Meaning of Time Draft
Time Draft is a document acknowledging a promise to make a payment after a specific period. It is usually used in international trade and provides the buyer of goods some time to make the payment after making the purchase. Hence it is a short-term credit arrangement for the buyer of goods.
In international trade, an exporter of goods might not necessarily know the importer or the buyer of the goods adequately. It would like to involve a Bank for securing its payment. In other words, the bank will “Accept” the time draft on behalf of the buyer. This is called “Banker’s acceptance.” This is done in return for a fee or a charge. The exporter will send the goods on the goodwill and guarantee of the bank involved in between. It will receive the payment according to the time stated in the draft. It becomes the legal obligation of the bank to release the payment to the exporter on the due date.
If the bank has old terms with the importer and knows him well, it can wait and ask the importer to pay at the maturity date. This would facilitate the buyer to first check the goods and confirm if everything is in order and then make the payment. On the other hand, the bank may first take the entire amount from the importer before issuing the Banker’s acceptance to secure its position.
Process Used in Time Draft
After shipping the goods, the exporter sends the shipping documents along with the Time Draft or Acceptance Form to the bank of the importer. The bank gets it “Accepted” from the importer or “Accepts” it on behalf of the importer after either taking the payment or based on his reputation and goodwill. The bank then sends this acceptance to the exporter.
The exporter can hold the document until maturity and realize his payment on the due date. It can also sell the document at a discount in the secondary markets or to a bank itself i.e.; it will accept a lesser payment than the face value to use the sale proceeds immediately. Such documents are traded in the market only if the issuer is credit-worthy and reliable. The discounted amount will be lower than the present value of the acceptance, in mathematical terms. The third-party buying the acceptance, or the bank will wait until maturity to realize the full value of the document. In this process, it will make a gain, which is the motive of the third parties to bear the default risk.
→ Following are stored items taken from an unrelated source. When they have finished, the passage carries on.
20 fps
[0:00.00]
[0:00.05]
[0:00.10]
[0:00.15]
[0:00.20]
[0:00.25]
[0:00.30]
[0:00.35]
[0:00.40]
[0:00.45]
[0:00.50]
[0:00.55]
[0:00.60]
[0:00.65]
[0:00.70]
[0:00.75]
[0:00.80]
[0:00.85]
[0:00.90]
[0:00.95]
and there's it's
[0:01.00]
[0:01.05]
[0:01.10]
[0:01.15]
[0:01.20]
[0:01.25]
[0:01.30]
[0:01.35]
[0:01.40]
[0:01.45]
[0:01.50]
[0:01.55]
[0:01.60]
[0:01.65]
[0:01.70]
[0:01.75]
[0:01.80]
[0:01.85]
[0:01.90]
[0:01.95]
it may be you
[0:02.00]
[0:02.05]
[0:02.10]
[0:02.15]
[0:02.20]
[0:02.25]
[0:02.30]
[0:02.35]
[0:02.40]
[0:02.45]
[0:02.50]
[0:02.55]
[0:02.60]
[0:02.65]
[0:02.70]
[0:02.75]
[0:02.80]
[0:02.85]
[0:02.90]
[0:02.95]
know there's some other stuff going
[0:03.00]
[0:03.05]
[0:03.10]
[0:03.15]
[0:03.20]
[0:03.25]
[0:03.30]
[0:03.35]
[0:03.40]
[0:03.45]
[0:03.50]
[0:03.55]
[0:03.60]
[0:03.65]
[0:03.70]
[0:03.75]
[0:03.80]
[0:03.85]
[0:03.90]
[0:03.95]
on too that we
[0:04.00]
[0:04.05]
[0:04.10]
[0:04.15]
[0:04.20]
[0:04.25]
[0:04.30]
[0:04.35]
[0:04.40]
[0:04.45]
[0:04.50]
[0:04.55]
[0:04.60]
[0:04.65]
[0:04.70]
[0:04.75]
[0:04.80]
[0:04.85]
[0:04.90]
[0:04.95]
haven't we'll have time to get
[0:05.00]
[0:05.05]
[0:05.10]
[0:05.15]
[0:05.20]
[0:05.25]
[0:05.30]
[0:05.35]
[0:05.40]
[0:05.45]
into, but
Meanwhile, the importer gets the documents from the bank and can take possession of the goods upon their arrival at the port.
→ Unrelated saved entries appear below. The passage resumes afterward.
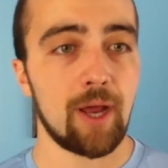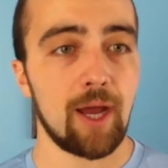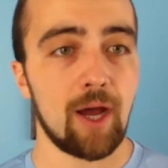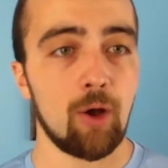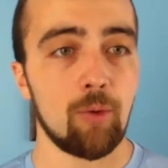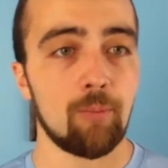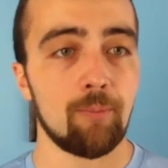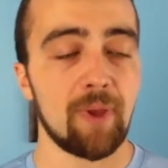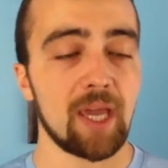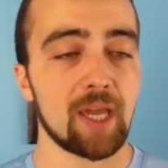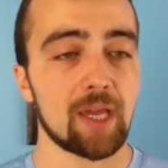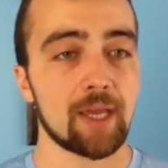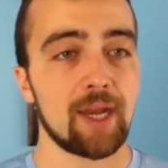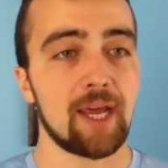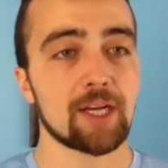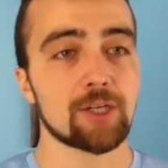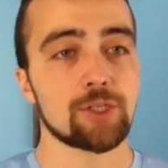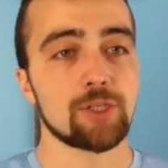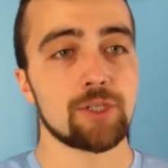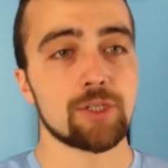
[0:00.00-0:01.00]
to help make
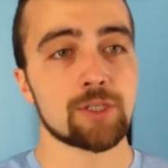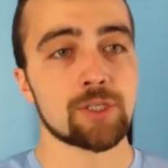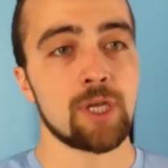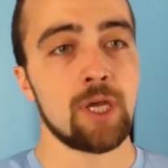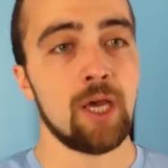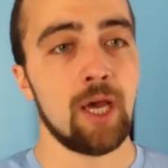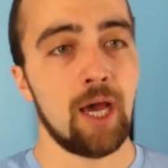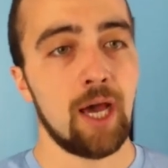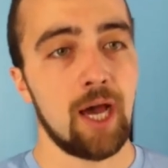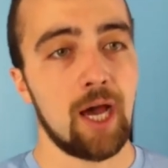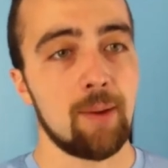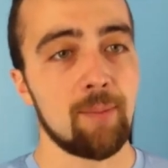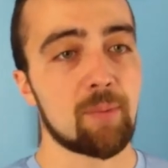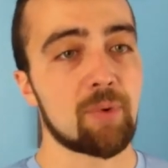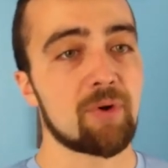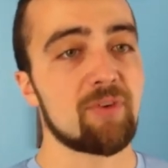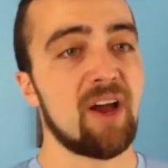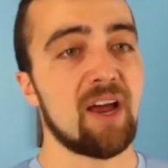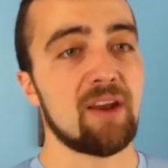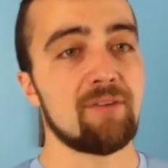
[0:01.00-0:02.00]
connections um, and
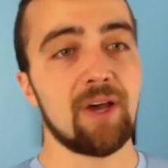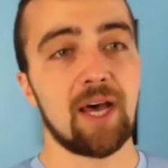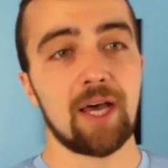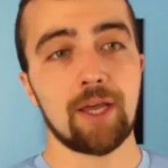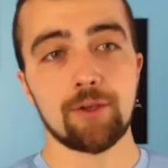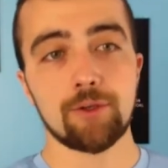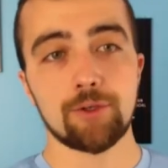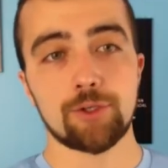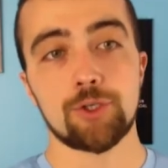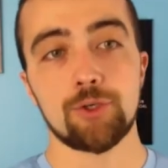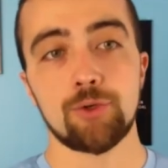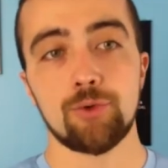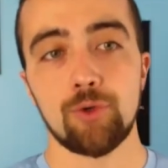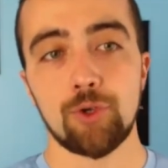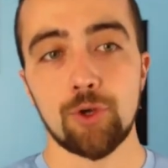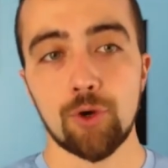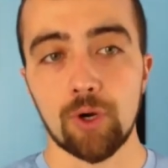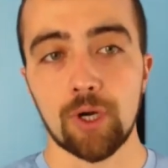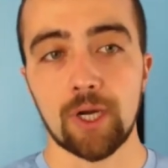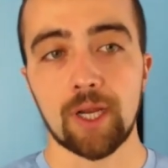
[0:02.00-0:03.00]
provide value to
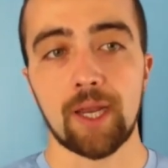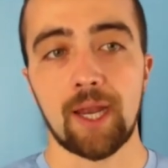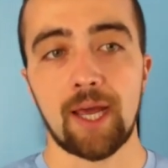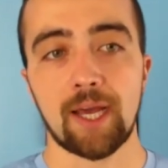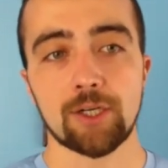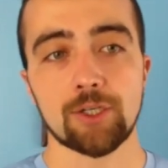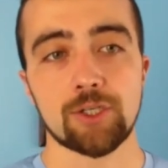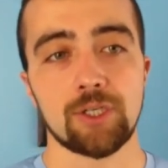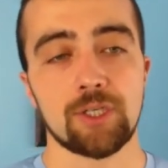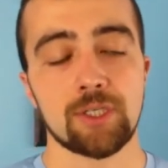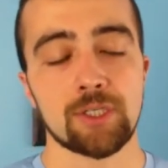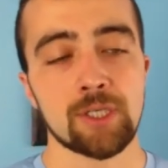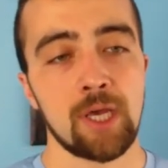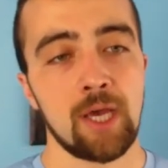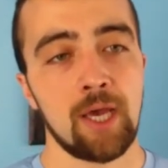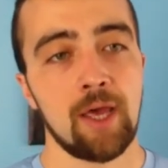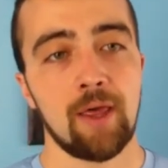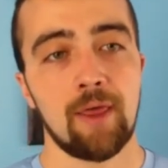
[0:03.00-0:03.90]
your connections,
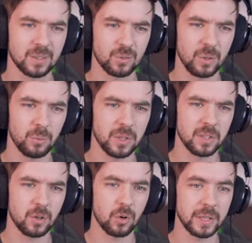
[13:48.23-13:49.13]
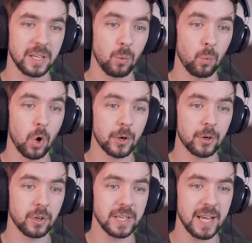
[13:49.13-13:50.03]
Oh, you wanted it. Or I can get
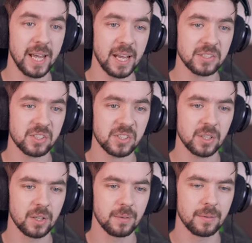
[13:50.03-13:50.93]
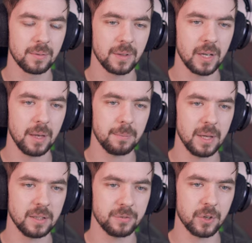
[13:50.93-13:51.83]
water. Yes. I
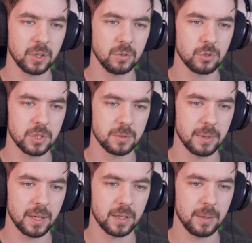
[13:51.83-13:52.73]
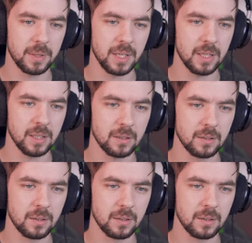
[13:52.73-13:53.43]
made the fucking nutrition pack. I'm an idiot.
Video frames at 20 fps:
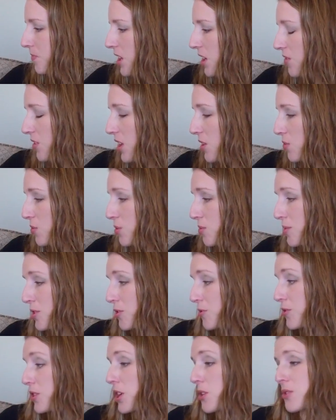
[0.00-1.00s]
I've got root beer
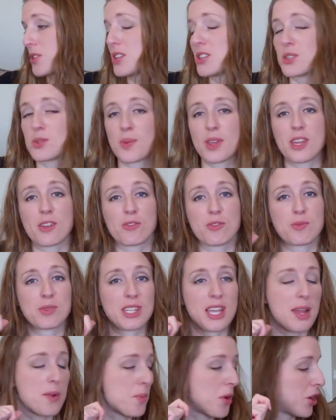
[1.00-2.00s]
float this week from
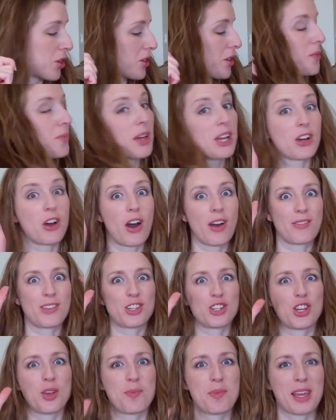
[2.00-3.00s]
San Marco. My coffee
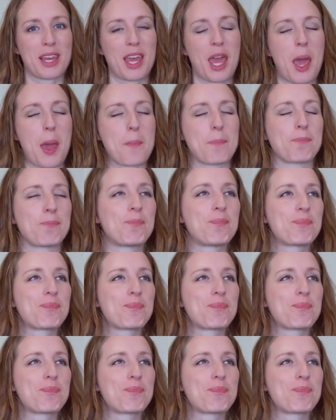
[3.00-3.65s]
shipment came.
ABC Ventures Pvt. Ltd. of the US wants to buy a consignment of mobile phones from a supplier in China. The importer is apprehensive of making the payment to the supplier. He12 intends to make the payment only after receiving the goods. The supplying company too is unwilling to take the risk and ship the products before payment.
The importer approaches his bank with which it has business terms for long and enjoys goodwill. On the involvement of the bank, the supplying company sends the consignment along with a Time Draft or Acceptance form and the shipping documents to the bank, stating clearly the maturity date.
The bank gets the acceptance of the document from the importer. The importer becomes legally bound to make the payment at the said date. The bank sends back the documents to the exporter, who, on the maturity date, can realize his payment. The exporter can wait for the realization of the draft until its maturity date. Or it can sell it in the secondary market at a discounted value.
ABC Ventures Pvt.Ltd. gets the shipping documents from the bank. It takes the delivery of the consignment upon arrival at the port. It gets a few days to check the goods. On satisfaction concerning the quality and quantity of the consignment, it makes the payment of the draft at the said date with its bank.
Time drafts enable unknown buyers and sellers to conduct trade across different countries. They provide a guarantee of payment to the exporter when a bank gets involved. Also, they provide short- term credit to the importer of the goods.